The creator of the Bored Ape Yacht Club is promising puzzles, prizes, and Bitcoin with its latest initiative. Created around its generative art collection TwelveFold, Yuga Labs has launched a cipher puzzle series inspired by the Bitcoin-based artwork—and will be giving out Bitcoin as prizes to participants.

“The TwelveFold puzzles stay true to the inspiration behind the collection—the relationship between time, mathematics, and variability,” said the company today. 

TwelveFold is a 300-piece generative art collection built on Ordinals, the protocol that lets users “inscribe” NFT-like artwork and other assets to the Bitcoin blockchain.

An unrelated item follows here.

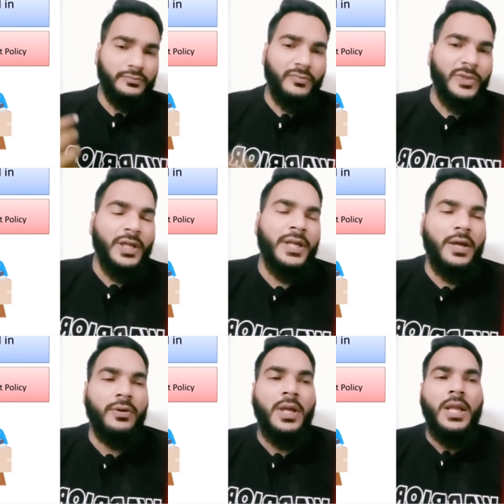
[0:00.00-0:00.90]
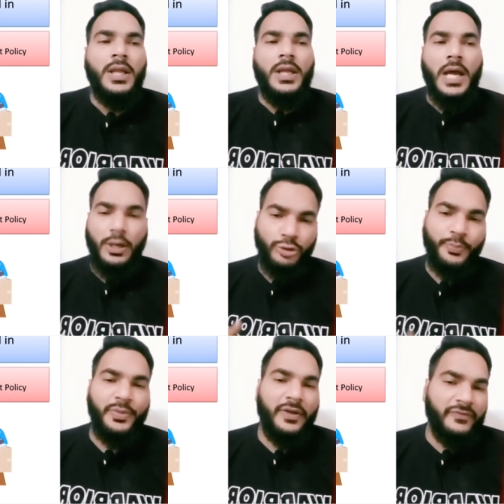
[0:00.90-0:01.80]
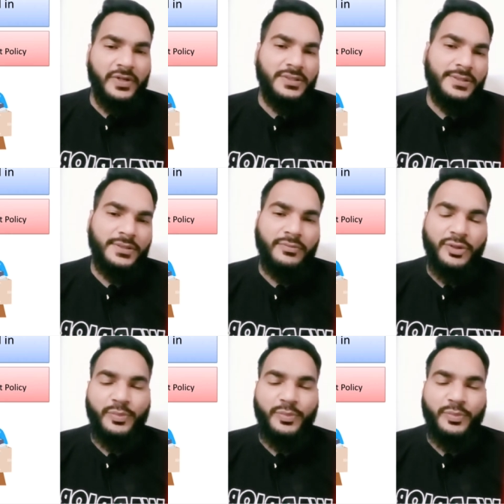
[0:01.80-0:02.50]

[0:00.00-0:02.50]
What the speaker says: Now, how the preferences of the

Although the March auction garnered some criticism within the crypto space, Yuga Labs managed to raise about $16.5 million from the primary sale via 288 successful bidders.

Symbolic of how data is stored on the Bitcoin blockchain, Yuga said, TwelveFold art pieces are 12×12 grids that combine 3D graphics and hand-drawn characteristics. These art pieces, which have been inscribed onto individual satoshis (the smallest denomination of a Bitcoin), provide the base for the newly launched puzzle series. 

Starting today, Yuga Labs will be release one “Moon Puzzle” for people to try and solve every week for 12 weeks, and offer up 0.12 Bitcoin (about $3,090 at present) as a prize to the first correct guesser for each weekly puzzle.

On the 13th week, however, the Moon will be replaced by the “Sun Puzzle” which will reward the winner with one of the TwelveFold Ordinals. TwelveFold pieces currently start at a price of about 0.9 BTC (about $23,150) on the Magic Eden secondary marketplace.

Each puzzle can be solved by anybody, not just TwelveFold asset owners. However, Yuga Labs teased in the news post that TwelveFold holders can expect “something coming your way soon.”

To participate, users will need an Ordinals Bitcoin wallet, such as Xverse or Unisat. Players can then head to the TwelveFold website, download a puzzle, and let their creative—or logical—minds get to work. Answers are submitted by inscribing them on-chain via satoshis, so the submission process will live forever on the Bitcoin blockchain. 

There can only be one winner per puzzle, said Yuga, which added that tax forms are required in order to claim the prize money. In case of simultaneous correct answers making it into the same block, the winner will be decided by whoever has the lower inscription number. 

The competition could be fierce, however, as Yuga’s website already shows that today’s puzzle has been solved.